PROBLEM: Starting at the line below that contains "[00:02:45.23]" and ending at the line that contains "[00:02:46.30]", retype each line exactly as it stands, but omit the pictures.

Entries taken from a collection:
================================

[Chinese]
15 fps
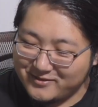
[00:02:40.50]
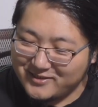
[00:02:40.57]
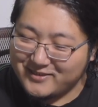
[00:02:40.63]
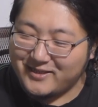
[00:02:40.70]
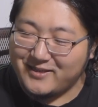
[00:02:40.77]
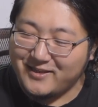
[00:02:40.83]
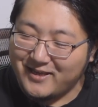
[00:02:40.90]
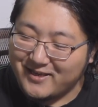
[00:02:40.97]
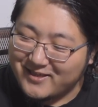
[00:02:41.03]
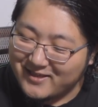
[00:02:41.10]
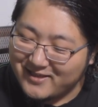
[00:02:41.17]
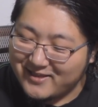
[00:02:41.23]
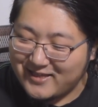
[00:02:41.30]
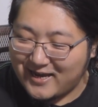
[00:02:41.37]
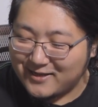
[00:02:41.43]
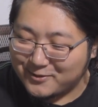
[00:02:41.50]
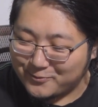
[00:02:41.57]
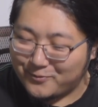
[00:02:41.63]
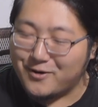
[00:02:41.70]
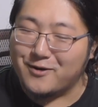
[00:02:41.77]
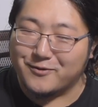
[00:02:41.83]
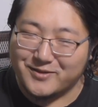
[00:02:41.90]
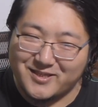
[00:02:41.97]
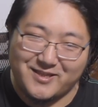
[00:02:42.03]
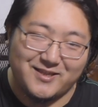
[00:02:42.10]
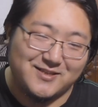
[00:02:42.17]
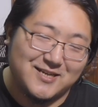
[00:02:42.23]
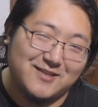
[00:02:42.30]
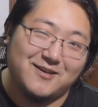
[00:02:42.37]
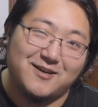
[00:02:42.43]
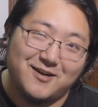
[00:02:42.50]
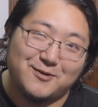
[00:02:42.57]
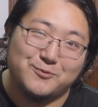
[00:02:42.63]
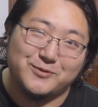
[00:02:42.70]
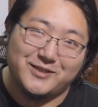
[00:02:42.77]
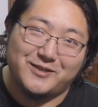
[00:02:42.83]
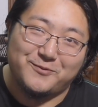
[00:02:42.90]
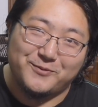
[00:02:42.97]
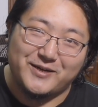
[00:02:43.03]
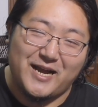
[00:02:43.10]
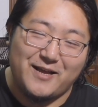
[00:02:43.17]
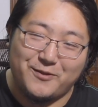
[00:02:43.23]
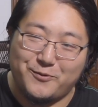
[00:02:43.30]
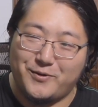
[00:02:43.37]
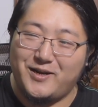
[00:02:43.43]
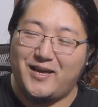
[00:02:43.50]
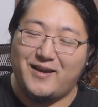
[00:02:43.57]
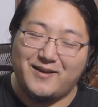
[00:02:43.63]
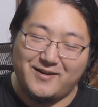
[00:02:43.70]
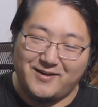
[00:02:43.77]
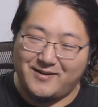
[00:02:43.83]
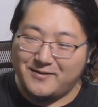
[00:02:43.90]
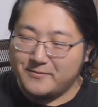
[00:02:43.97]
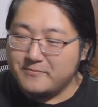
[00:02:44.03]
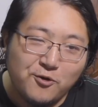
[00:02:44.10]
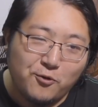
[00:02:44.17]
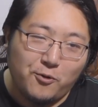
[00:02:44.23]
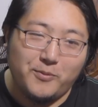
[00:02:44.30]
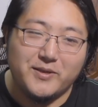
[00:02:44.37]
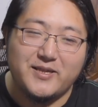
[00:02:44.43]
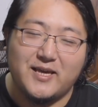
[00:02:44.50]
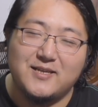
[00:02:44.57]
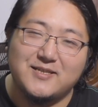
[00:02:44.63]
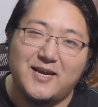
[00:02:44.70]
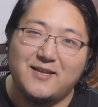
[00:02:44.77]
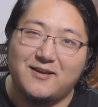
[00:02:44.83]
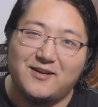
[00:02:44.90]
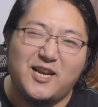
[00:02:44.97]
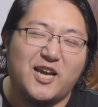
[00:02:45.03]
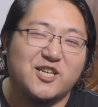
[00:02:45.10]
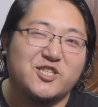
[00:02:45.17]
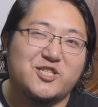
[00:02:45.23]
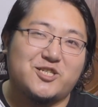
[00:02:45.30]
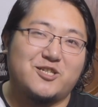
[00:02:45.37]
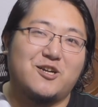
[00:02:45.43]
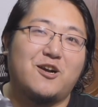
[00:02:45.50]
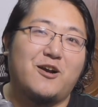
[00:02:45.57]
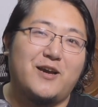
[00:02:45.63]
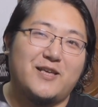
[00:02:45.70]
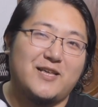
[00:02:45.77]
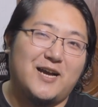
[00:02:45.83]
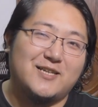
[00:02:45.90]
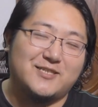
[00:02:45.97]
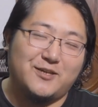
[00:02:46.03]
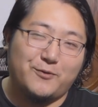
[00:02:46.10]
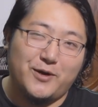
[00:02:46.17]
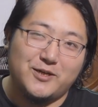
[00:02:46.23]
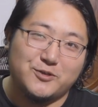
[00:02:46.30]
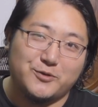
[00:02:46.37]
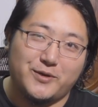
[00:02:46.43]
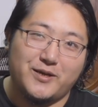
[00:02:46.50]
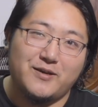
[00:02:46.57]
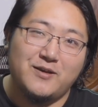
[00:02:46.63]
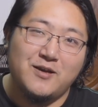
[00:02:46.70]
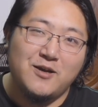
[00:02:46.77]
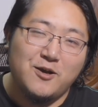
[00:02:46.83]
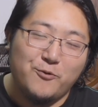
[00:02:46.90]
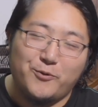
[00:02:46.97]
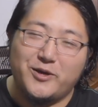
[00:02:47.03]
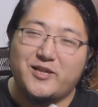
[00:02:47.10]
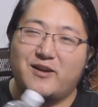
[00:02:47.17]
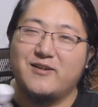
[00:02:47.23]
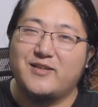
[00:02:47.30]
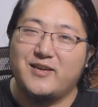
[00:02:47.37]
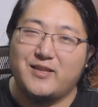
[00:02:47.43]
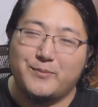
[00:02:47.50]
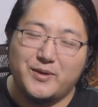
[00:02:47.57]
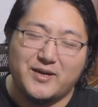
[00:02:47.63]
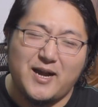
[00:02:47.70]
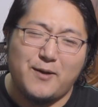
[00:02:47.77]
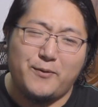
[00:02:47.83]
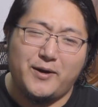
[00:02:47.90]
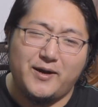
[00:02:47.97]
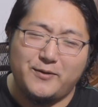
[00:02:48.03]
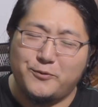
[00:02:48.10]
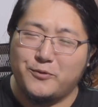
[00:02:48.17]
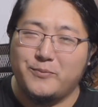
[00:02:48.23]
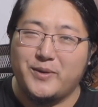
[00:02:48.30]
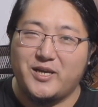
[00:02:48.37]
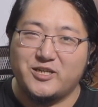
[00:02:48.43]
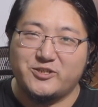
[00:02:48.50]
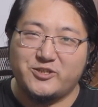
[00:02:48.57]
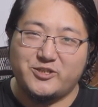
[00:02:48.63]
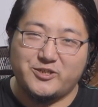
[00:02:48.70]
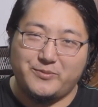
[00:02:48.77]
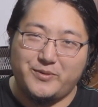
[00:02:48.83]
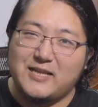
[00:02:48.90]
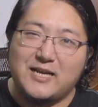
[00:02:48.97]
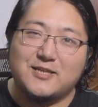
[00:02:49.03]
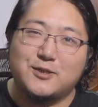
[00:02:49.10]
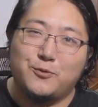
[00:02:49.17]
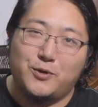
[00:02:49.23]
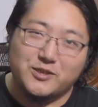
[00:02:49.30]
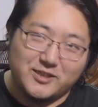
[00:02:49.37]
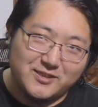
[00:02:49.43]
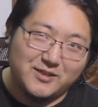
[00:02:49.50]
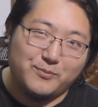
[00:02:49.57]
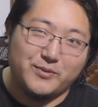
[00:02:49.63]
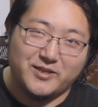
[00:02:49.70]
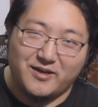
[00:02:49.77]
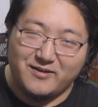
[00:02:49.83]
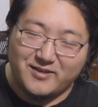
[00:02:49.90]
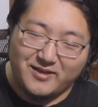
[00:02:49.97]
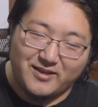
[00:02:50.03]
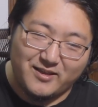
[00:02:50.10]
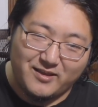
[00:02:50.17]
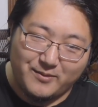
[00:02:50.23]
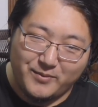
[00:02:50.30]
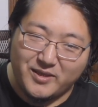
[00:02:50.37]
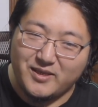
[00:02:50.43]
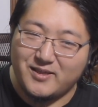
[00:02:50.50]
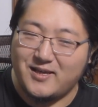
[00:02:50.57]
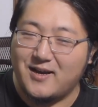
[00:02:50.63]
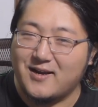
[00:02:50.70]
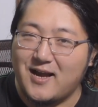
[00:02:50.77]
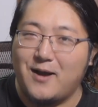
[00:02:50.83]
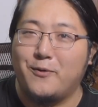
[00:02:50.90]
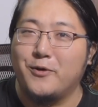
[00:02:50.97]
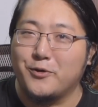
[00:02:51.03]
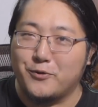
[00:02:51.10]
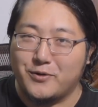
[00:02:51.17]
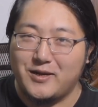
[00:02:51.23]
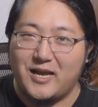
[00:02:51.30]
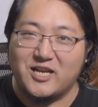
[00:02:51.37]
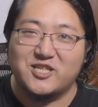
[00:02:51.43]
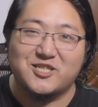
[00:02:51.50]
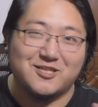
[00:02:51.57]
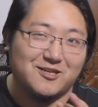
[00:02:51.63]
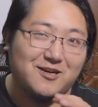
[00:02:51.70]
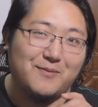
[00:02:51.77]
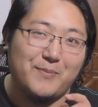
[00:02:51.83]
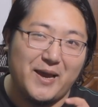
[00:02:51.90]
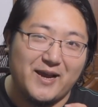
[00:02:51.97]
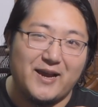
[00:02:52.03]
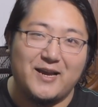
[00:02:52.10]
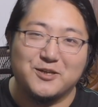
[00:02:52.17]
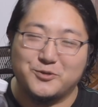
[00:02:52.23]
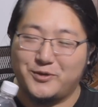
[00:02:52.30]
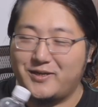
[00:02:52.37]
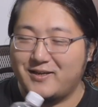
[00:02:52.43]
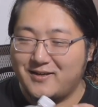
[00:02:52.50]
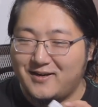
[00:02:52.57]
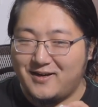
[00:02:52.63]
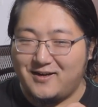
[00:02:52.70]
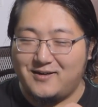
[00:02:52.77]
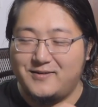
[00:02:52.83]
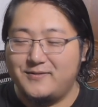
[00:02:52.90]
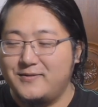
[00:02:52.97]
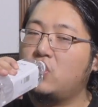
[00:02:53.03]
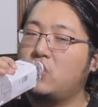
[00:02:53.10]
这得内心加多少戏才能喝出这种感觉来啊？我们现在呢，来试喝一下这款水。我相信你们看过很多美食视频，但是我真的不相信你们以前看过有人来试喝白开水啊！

================================

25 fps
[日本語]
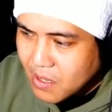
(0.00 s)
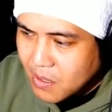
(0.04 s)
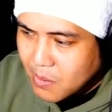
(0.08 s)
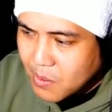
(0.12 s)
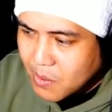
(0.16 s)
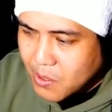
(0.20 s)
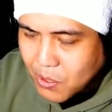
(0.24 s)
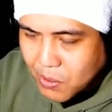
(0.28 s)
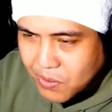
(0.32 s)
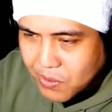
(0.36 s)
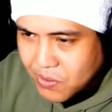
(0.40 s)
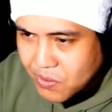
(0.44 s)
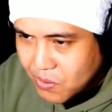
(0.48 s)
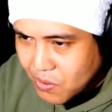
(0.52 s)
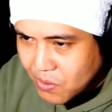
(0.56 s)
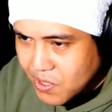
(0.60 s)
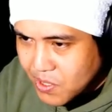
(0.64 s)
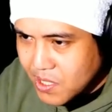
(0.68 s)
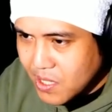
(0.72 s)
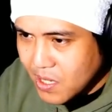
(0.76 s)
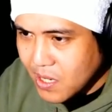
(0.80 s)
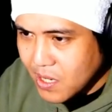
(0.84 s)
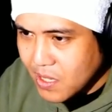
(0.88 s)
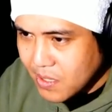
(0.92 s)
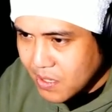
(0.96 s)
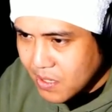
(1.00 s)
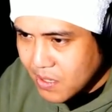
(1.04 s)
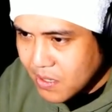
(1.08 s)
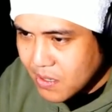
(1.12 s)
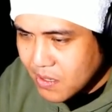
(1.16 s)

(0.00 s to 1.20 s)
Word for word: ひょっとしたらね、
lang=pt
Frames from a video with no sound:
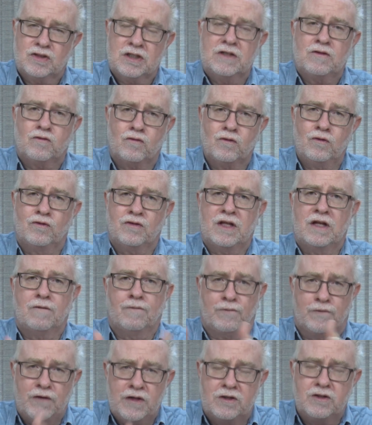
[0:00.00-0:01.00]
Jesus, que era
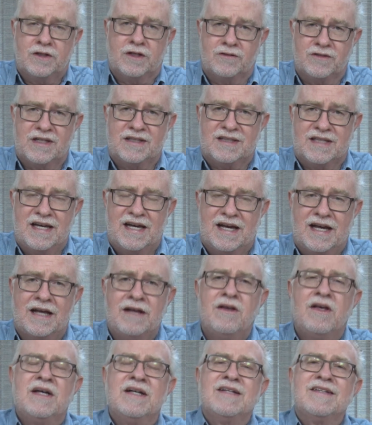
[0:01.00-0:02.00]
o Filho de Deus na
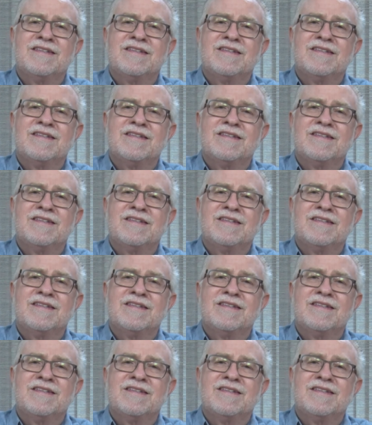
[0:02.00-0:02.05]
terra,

================================

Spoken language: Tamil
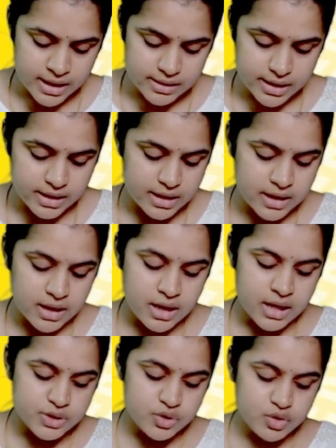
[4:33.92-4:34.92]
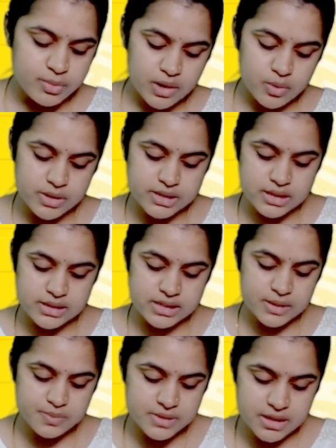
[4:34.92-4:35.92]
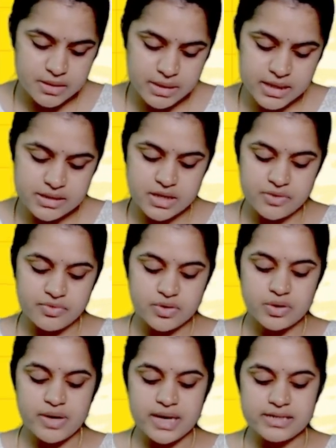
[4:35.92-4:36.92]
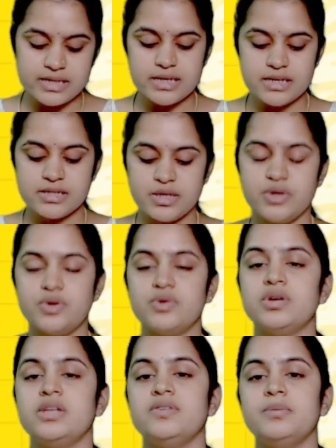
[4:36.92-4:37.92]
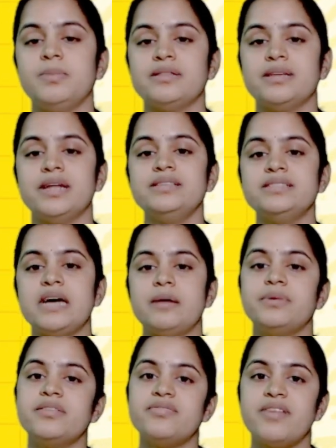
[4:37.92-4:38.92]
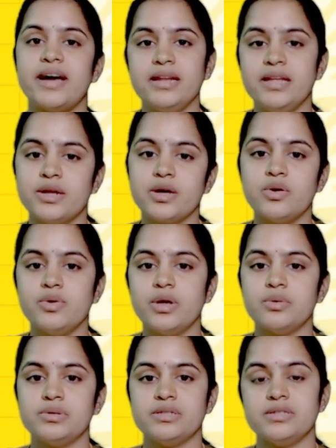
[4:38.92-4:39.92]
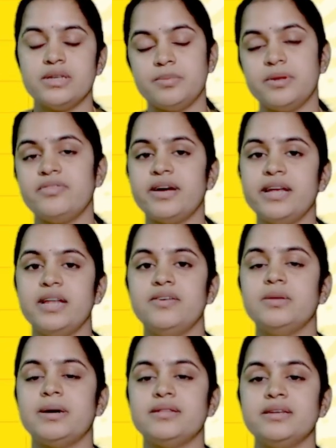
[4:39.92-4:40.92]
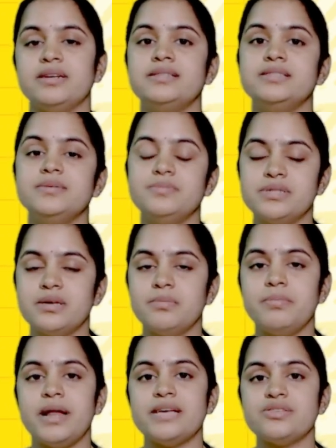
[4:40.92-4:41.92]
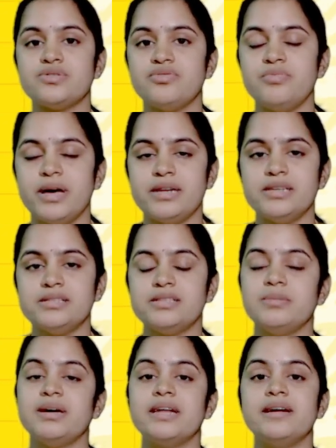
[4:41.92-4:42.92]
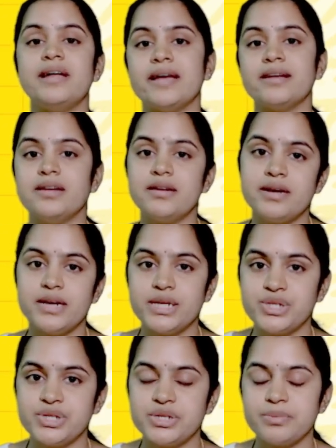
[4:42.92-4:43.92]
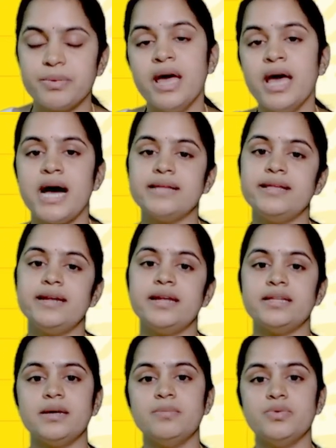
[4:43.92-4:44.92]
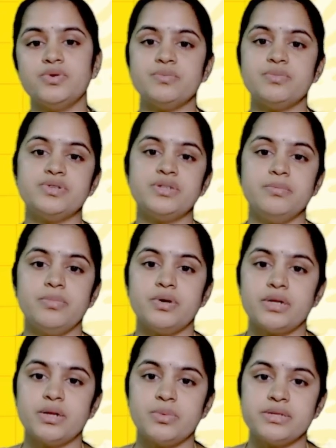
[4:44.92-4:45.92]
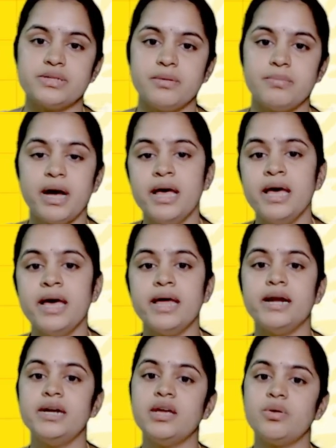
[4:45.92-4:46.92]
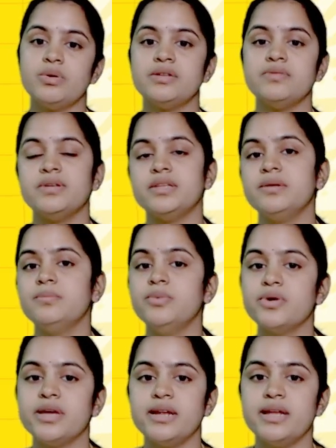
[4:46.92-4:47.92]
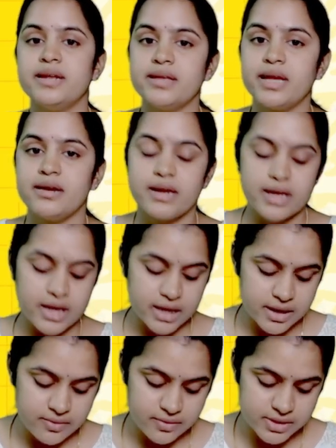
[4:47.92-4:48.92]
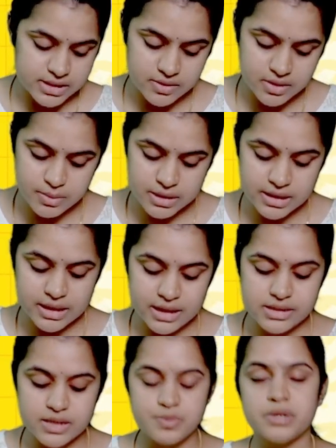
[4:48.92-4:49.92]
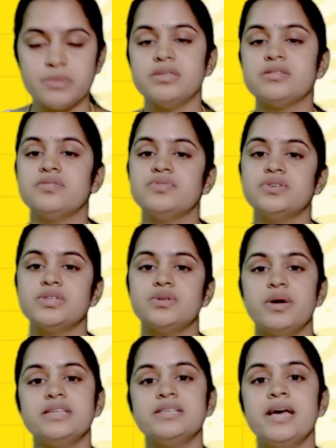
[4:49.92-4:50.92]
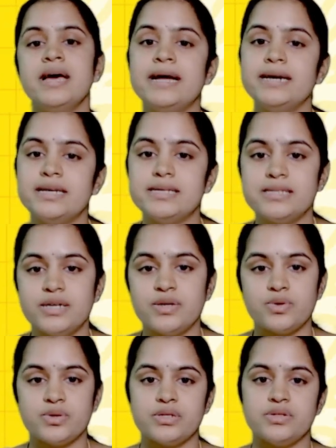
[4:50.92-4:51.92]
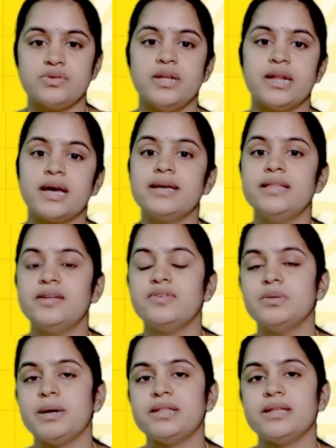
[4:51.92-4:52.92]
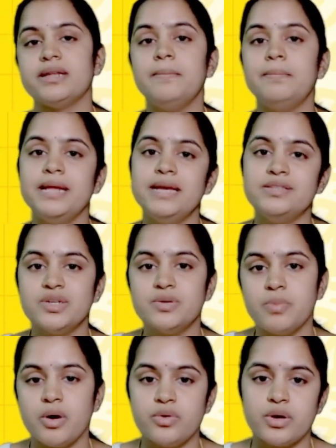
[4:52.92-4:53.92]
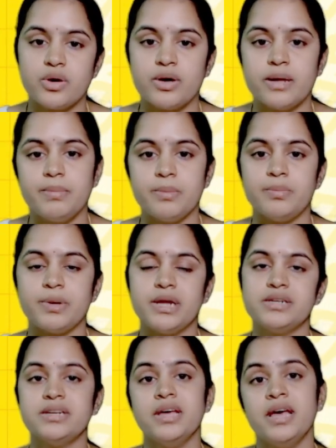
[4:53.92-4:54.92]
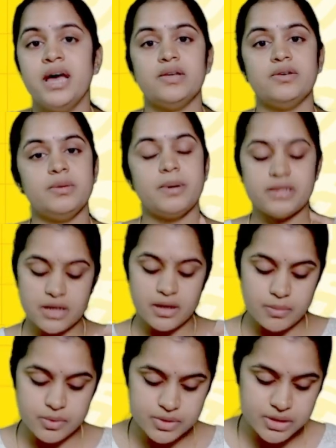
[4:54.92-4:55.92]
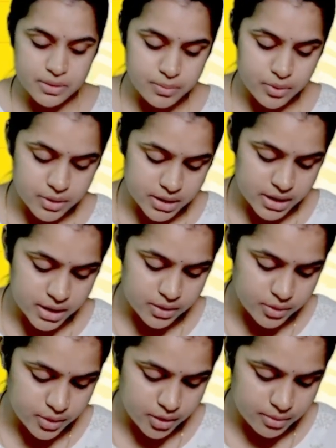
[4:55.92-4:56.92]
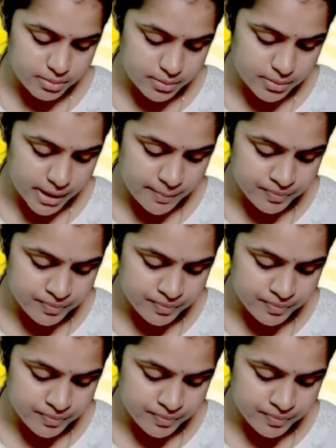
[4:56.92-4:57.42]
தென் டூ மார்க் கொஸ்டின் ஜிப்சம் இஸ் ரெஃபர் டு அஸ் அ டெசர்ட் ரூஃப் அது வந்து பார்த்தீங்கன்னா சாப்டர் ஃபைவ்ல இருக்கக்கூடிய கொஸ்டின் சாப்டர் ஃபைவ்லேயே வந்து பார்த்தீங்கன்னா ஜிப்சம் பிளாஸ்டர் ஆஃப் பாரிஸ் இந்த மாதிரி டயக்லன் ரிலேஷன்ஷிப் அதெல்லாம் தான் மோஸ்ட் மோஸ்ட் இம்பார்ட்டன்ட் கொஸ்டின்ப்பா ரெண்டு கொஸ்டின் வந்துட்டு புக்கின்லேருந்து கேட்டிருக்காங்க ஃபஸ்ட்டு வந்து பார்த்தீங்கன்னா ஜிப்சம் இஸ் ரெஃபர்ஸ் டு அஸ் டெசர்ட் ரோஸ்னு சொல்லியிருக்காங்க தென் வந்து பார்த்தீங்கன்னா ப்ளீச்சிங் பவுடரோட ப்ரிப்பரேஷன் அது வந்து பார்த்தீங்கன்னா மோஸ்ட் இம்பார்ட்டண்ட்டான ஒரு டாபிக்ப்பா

================================

EXERCISE ANSWER:
[00:02:45.23]
[00:02:45.30]
[00:02:45.37]
[00:02:45.43]
[00:02:45.50]
[00:02:45.57]
[00:02:45.63]
[00:02:45.70]
[00:02:45.77]
[00:02:45.83]
[00:02:45.90]
[00:02:45.97]
[00:02:46.03]
[00:02:46.10]
[00:02:46.17]
[00:02:46.23]
[00:02:46.30]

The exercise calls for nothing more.